Erst Recht begründet nicht der bei Gericht gestellte Antrag auf Leistungsgewährung im Rahmen des Erlasses einer einstweiligen Anordnung durch das Gericht ein streitiges Rechtsverhältnis mit der Behörde und damit die Statthaftigkeit des Erlasses einer einstweiligen Anordnung. Selbst wenn mit dem Antrag auf Erlass einer einstweiligen Anordnung bei Gericht ein Leistungsantrag gegenüber der Behörde als gestellt anzusehen wäre - wie das Sozialgericht im vorliegenden Fall angenommen hat - (zu Recht ablehnend: Wahrendorf in Roos/Wahrendorf, SGG, 2014, § 86b Rn 172, Dombert a.a.O. Rn 95; a.A.: Keller in: Meyer-Ladewig/Keller/Leitherer/Schmidt, SGG, § 86b Rn. 26b), bliebe der Erlass einer einstweiligen Anordnung unzulässig. Denn hat sich der Rechtsschutzsuchende nicht zuvor an die Behörde gewandt, fehlt es grundsätzlich am Rechtsschutzbedürfnis für die Inanspruchnahme der Gerichte (LSG Bayern v. 14.06.2016 - L 15 SB 97/16 B ER - juris Rn. 13; LSG Nordrhein-Westfalen v. 24.01.2012 - L 12 AS 1773/11 B ER - juris Rn. 18; Keller a.a.O. 26b; Krodel/Feldbaum, Das sozialgerichtliche Eilverfahren, Rn. 30; Meßling in: Hauck/Behrend, SGG, § 86b Rn. 143, Std.
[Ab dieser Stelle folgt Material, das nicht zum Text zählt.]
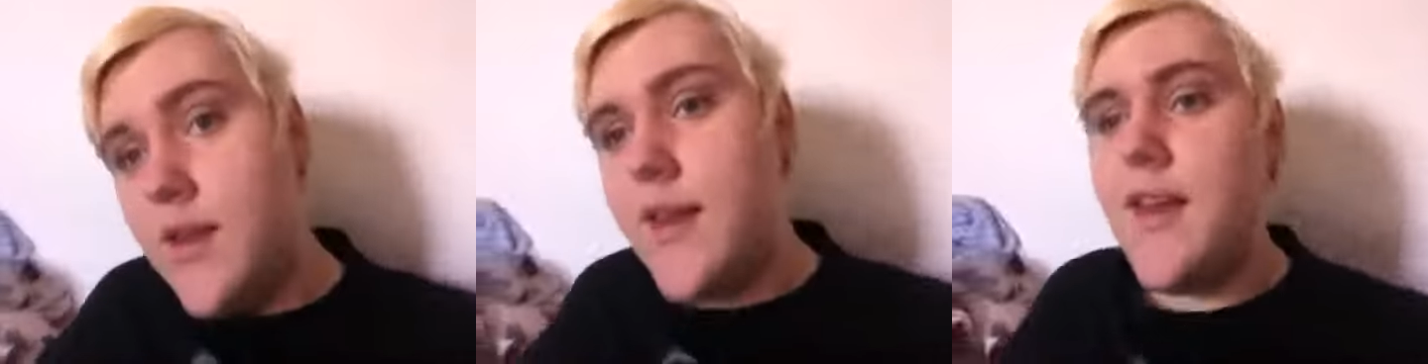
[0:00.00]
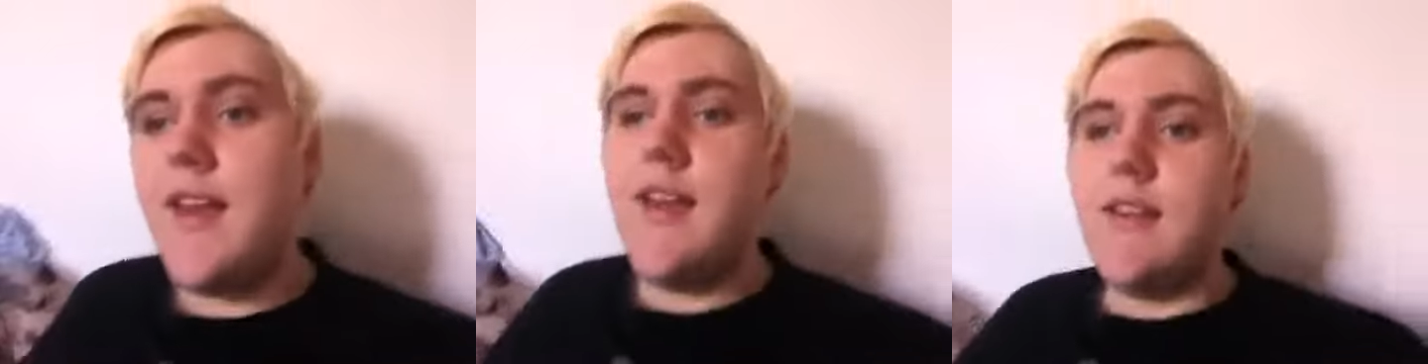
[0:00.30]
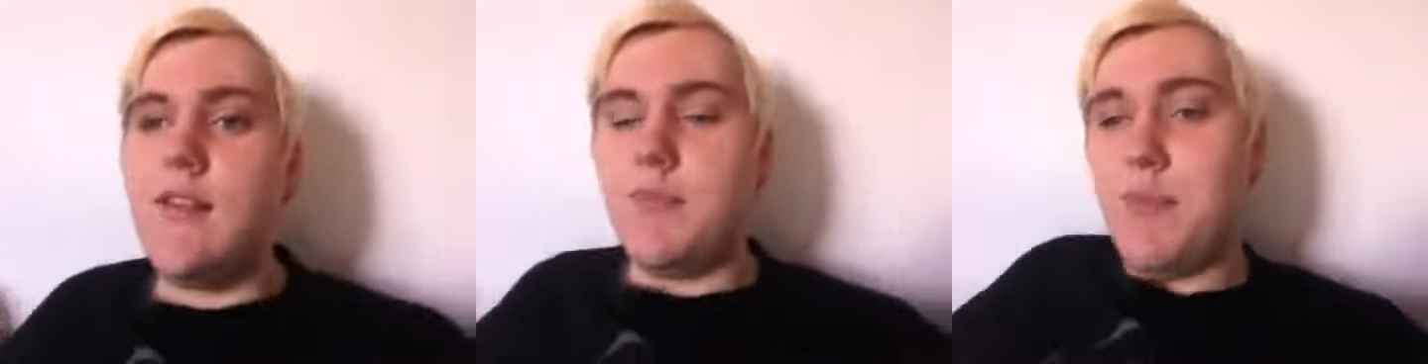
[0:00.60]
Hi
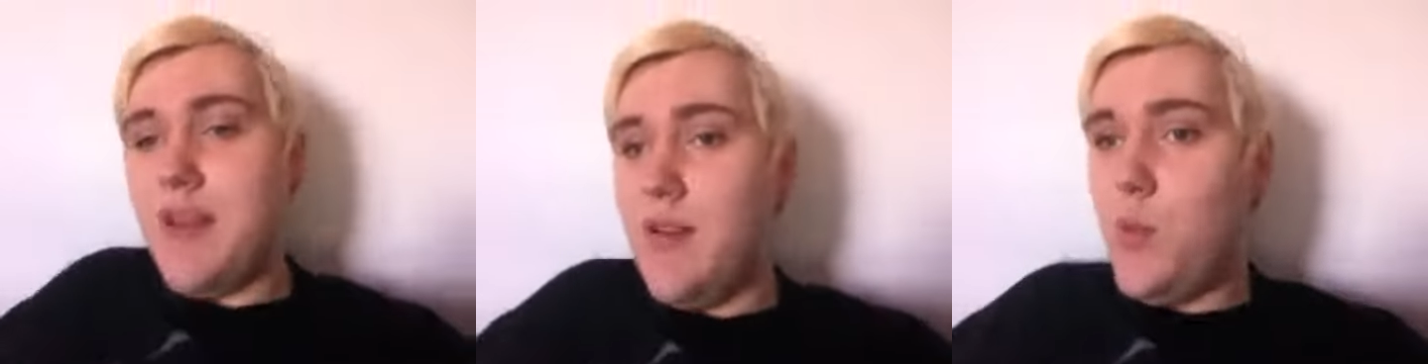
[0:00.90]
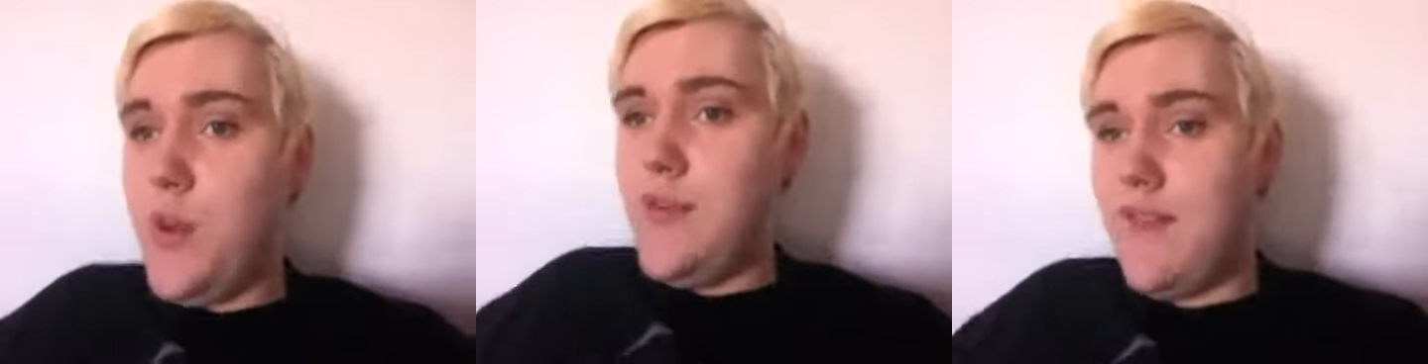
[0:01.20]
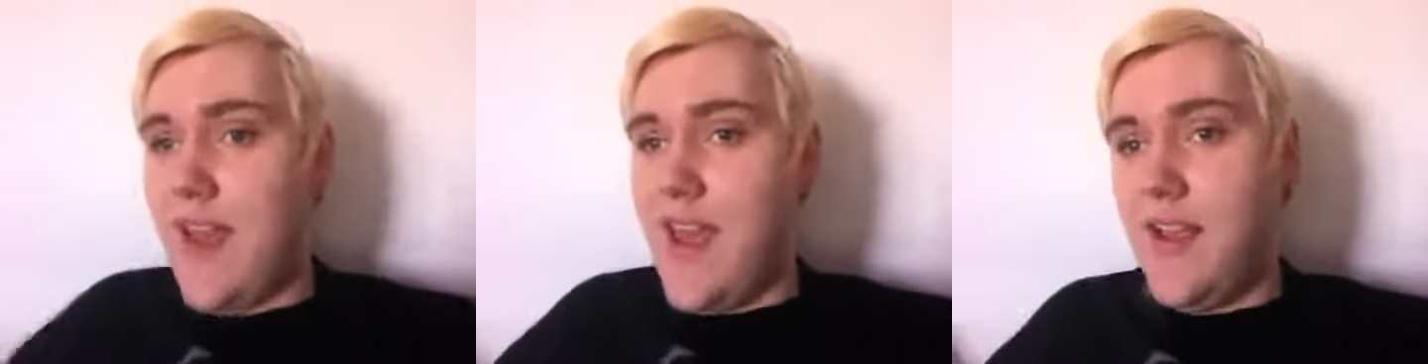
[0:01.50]
guys, back
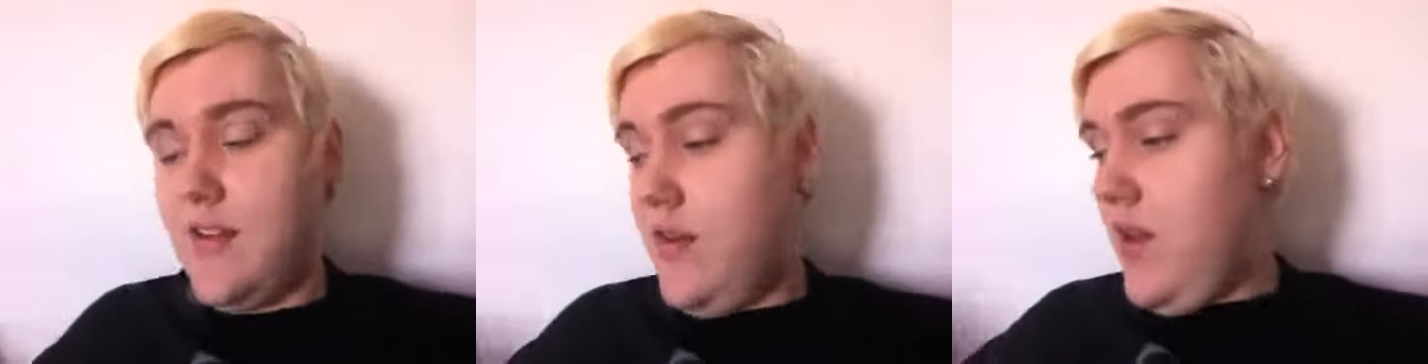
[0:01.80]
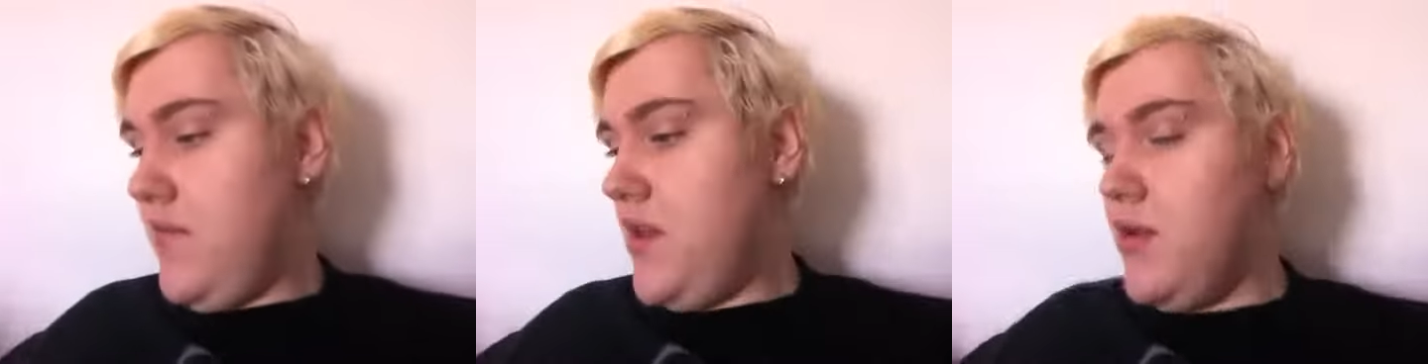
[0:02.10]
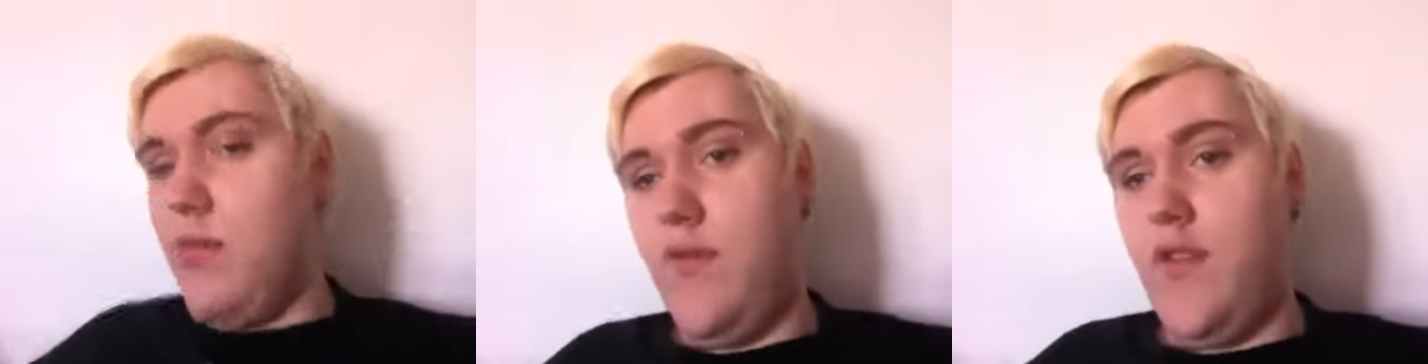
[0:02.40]
with
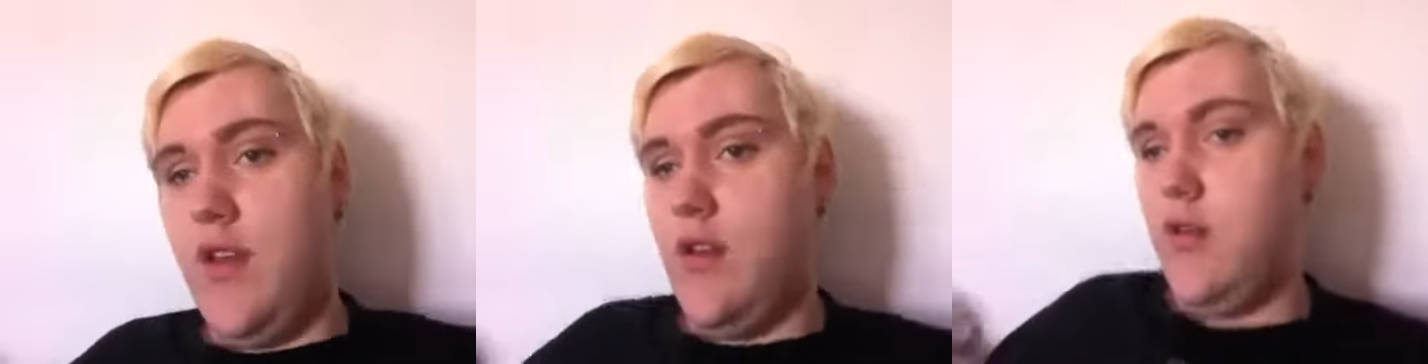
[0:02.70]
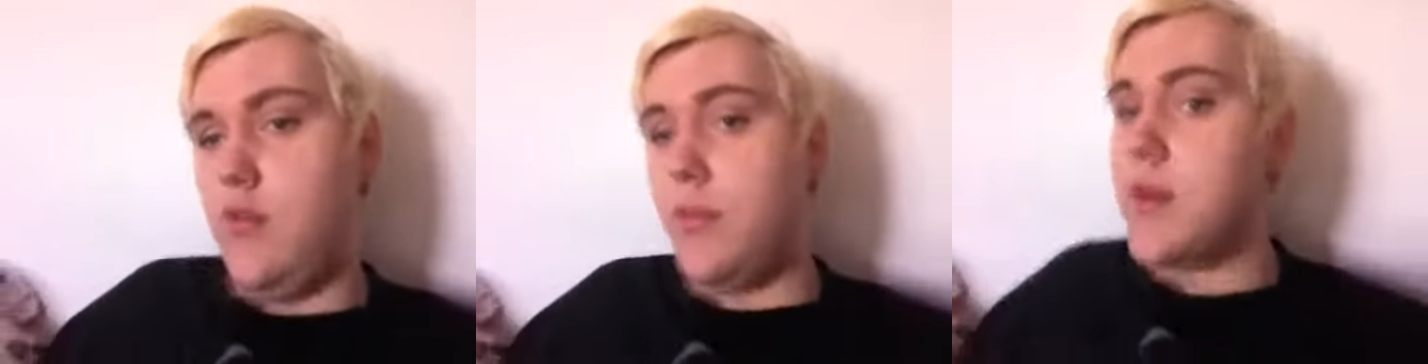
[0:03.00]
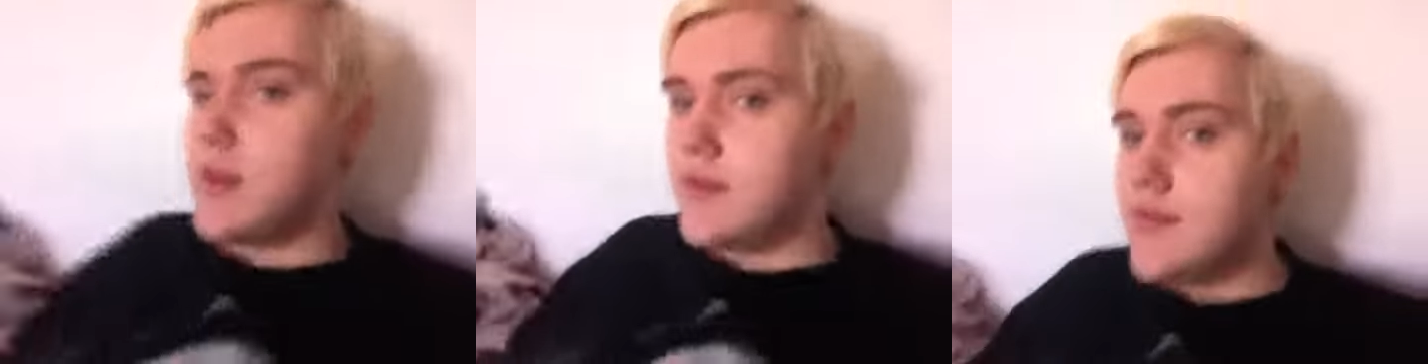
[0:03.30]
another review
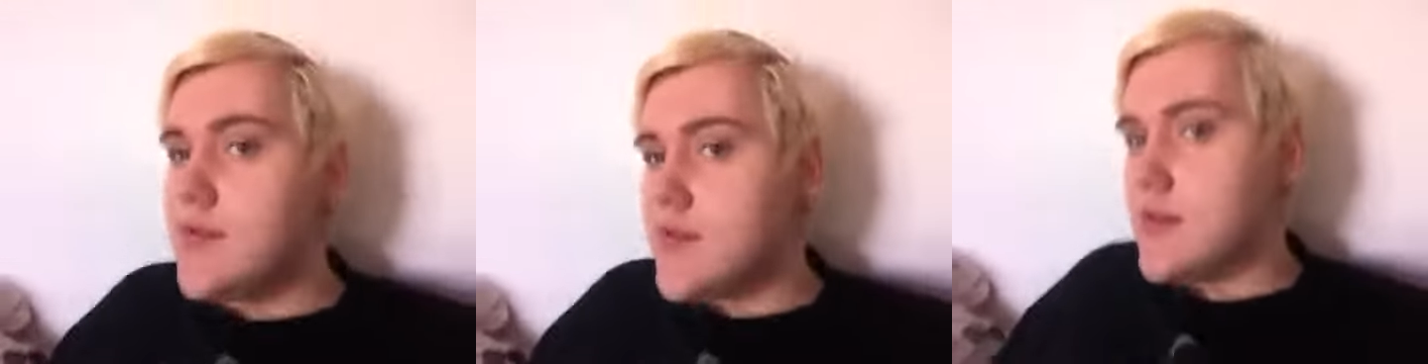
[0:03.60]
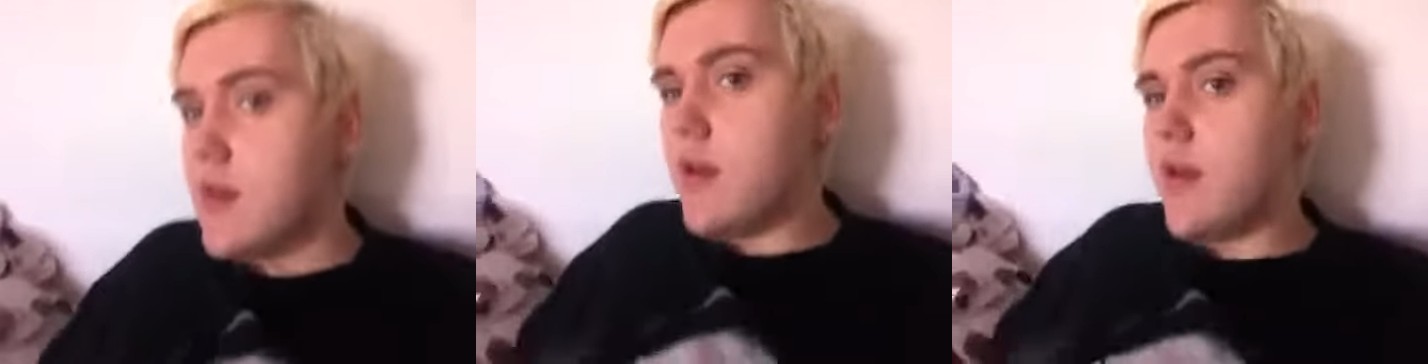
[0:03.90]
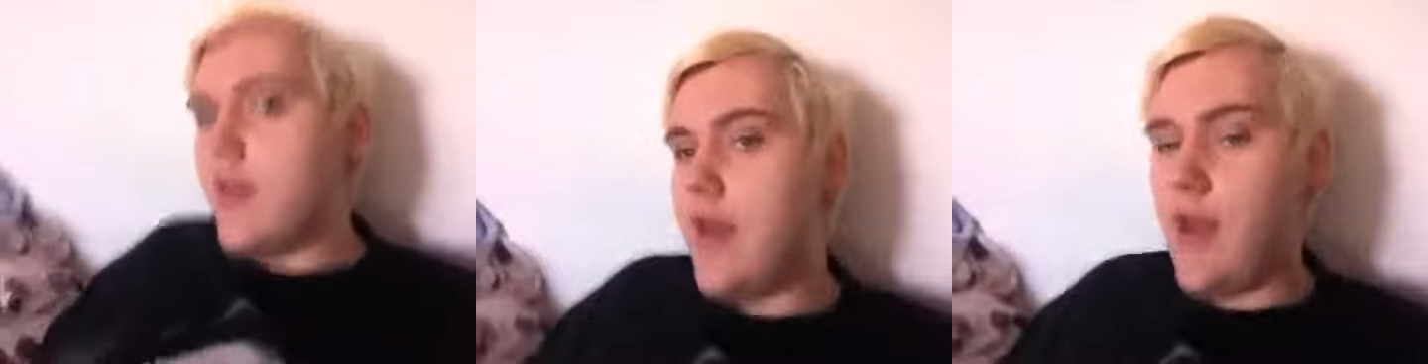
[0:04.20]
because
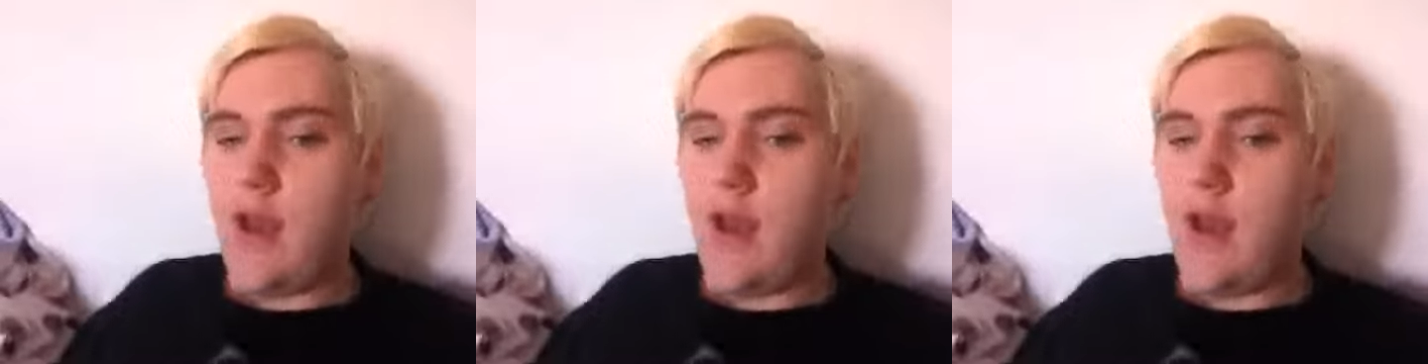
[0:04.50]
I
Dezember 2014). Dies ist auch dann verfassungsrechtlich unbedenklich, wenn die Behörde in der Vergangenheit Leistungen nicht ohne weiteres gewährt hat (BVerfG (K) v. 30.10.2009 - 1 BvR 2442/09 - juris Rn. 4 - BVerfGK 16, 347 (348). Es obliegt dem Betroffenen, einen Antrag so rechtzeitig zu stellen, dass er bei Untätigkeit der Behörde oder einer negativen Entscheidung dann in zulässiger Weise um gerichtlichen Rechtsschutz nachsuchen kann (Burkiczak in: Schlegel/Voelzke, jurisPK-SGG, 1. Aufl. 2017, § 86b SGG, Rn. 311).

Die Kostenentscheidung folgt aus der entsprechenden Anwendung des § 193 SGG.

Dieser Beschluss kann nicht mit der Beschwerde an das Bundessozialgericht angefochten werden, § 177 SGG.